▶ _What is being asked_: Only the text is wanted; write out each record below exactly and exclude all pictures.
****************************************
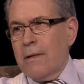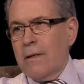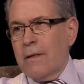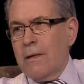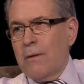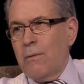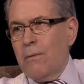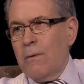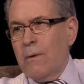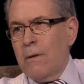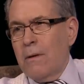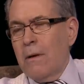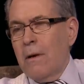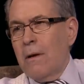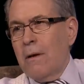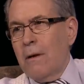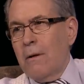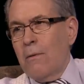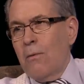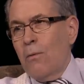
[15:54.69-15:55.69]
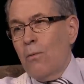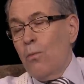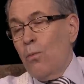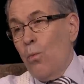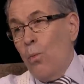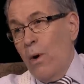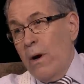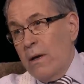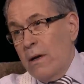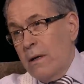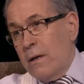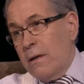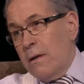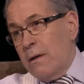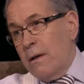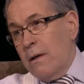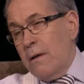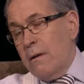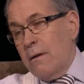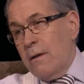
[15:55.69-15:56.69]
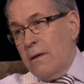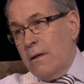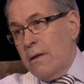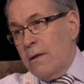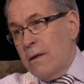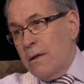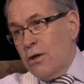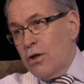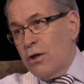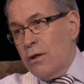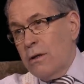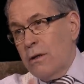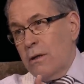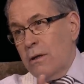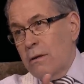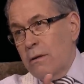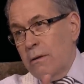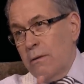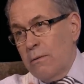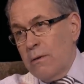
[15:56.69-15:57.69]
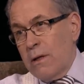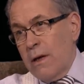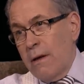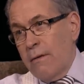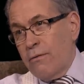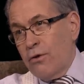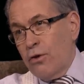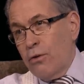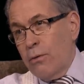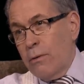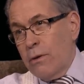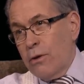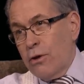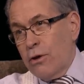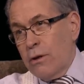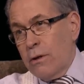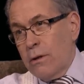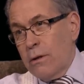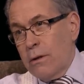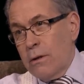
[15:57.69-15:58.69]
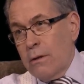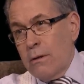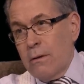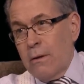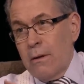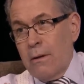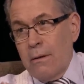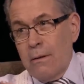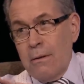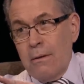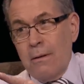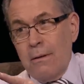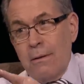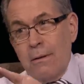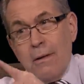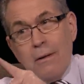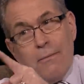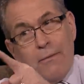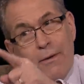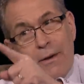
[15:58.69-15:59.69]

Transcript: there was a Broadway show. Wait, in, addition, you know, he was half Jewish, so you know. I you yeah,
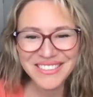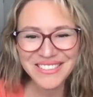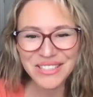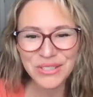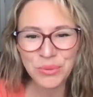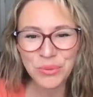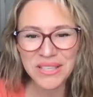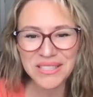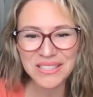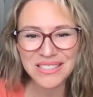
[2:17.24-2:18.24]
6
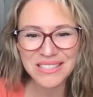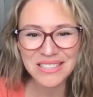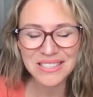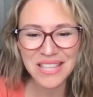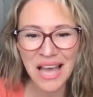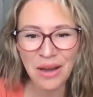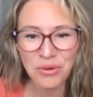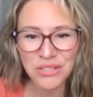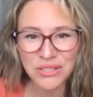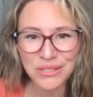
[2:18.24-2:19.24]
weeks, 6
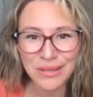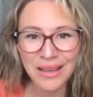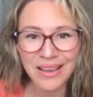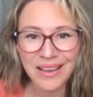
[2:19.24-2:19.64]
hours.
****************************************
▶ _Answer space_:
[15:54.69-15:55.69]
[15:55.69-15:56.69]
[15:56.69-15:57.69]
[15:57.69-15:58.69]
[15:58.69-15:59.69]

Transcript: there was a Broadway show. Wait, in, addition, you know, he was half Jewish, so you know. I you yeah,
[2:17.24-2:18.24]
6
[2:18.24-2:19.24]
weeks, 6
[2:19.24-2:19.64]
hours.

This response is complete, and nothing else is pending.